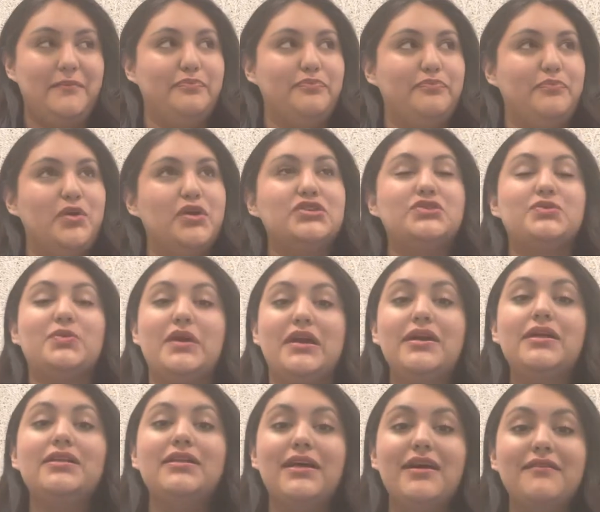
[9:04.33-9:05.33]

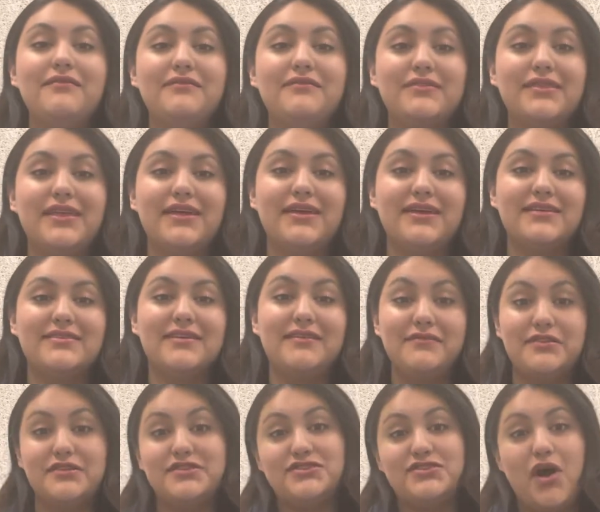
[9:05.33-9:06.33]
portrayal of
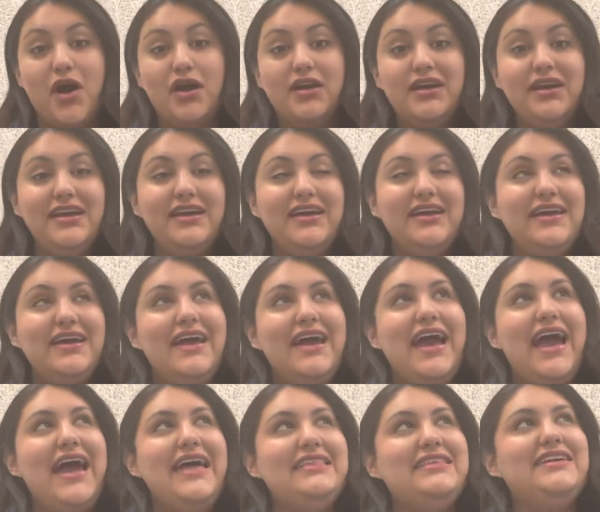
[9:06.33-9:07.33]
the song.
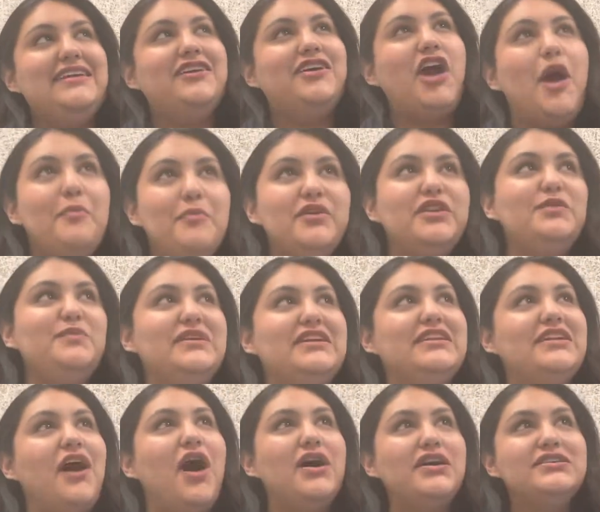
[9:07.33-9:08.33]
And the
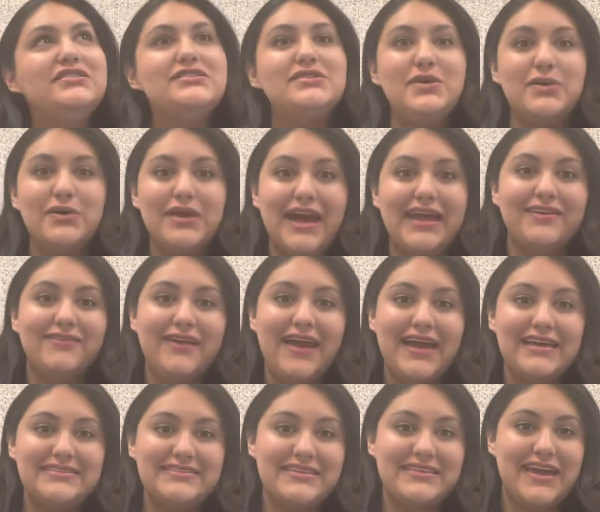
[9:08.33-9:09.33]
accompaniment also kind of
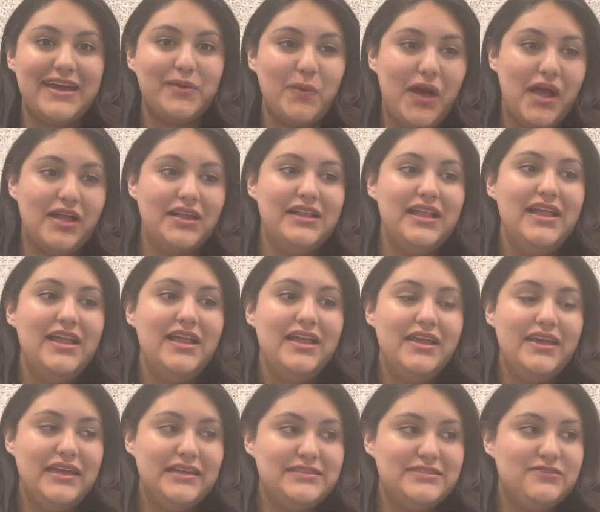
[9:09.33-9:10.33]
has that. Well,
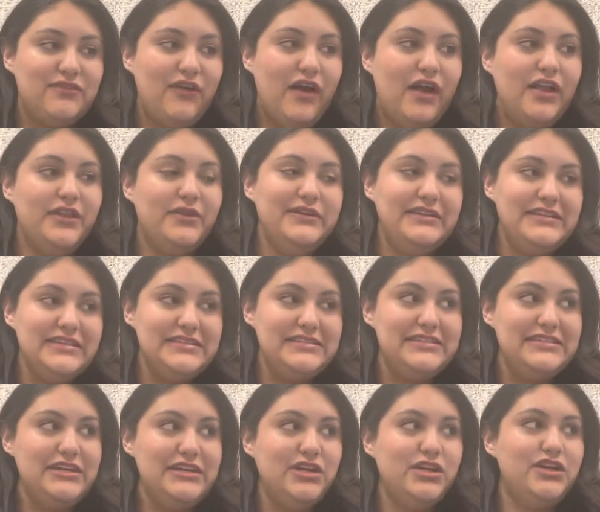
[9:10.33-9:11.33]
it's following the
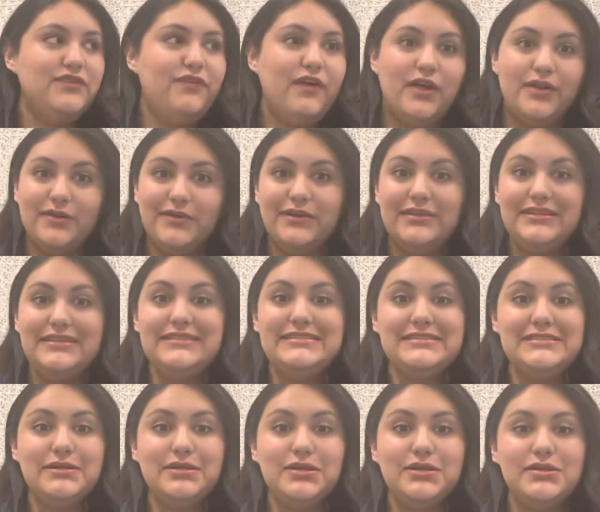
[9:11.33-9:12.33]

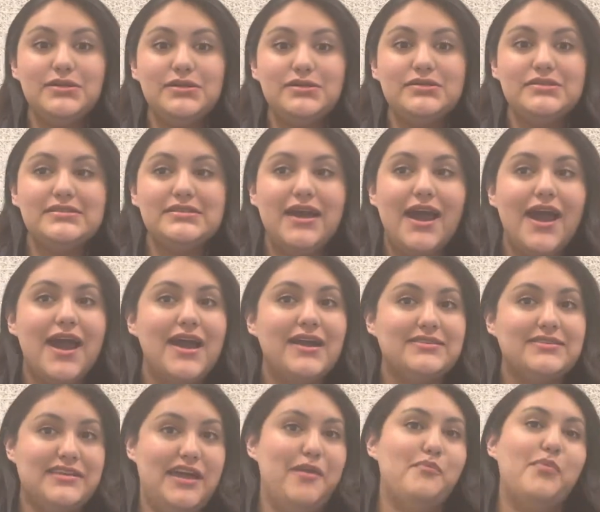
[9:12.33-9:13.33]
singer's
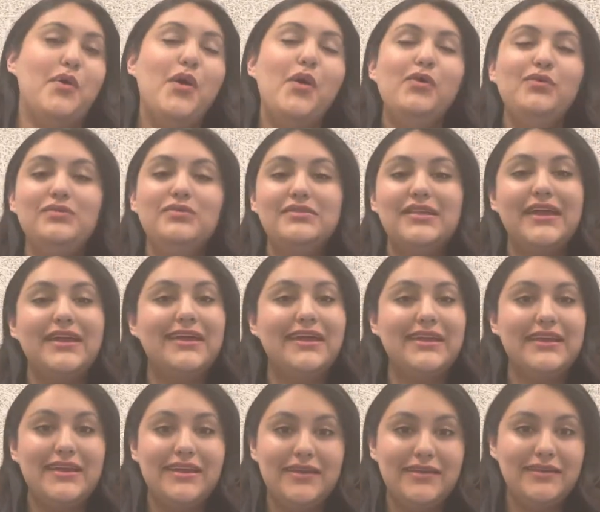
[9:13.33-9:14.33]
tempo, like
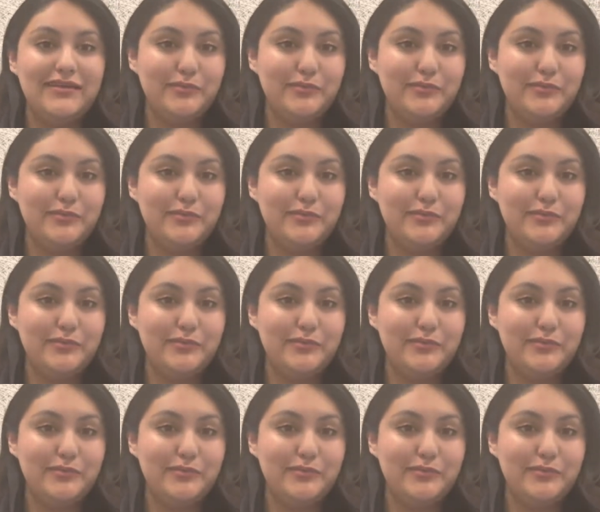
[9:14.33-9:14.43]
any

EXERCISE OBJECTIVE
Leaving the pictures aside, output each entry above exactly as written.

ANSWER BOX
[9:04.33-9:05.33]

[9:05.33-9:06.33]
portrayal of
[9:06.33-9:07.33]
the song.
[9:07.33-9:08.33]
And the
[9:08.33-9:09.33]
accompaniment also kind of
[9:09.33-9:10.33]
has that. Well,
[9:10.33-9:11.33]
it's following the
[9:11.33-9:12.33]

[9:12.33-9:13.33]
singer's
[9:13.33-9:14.33]
tempo, like
[9:14.33-9:14.43]
any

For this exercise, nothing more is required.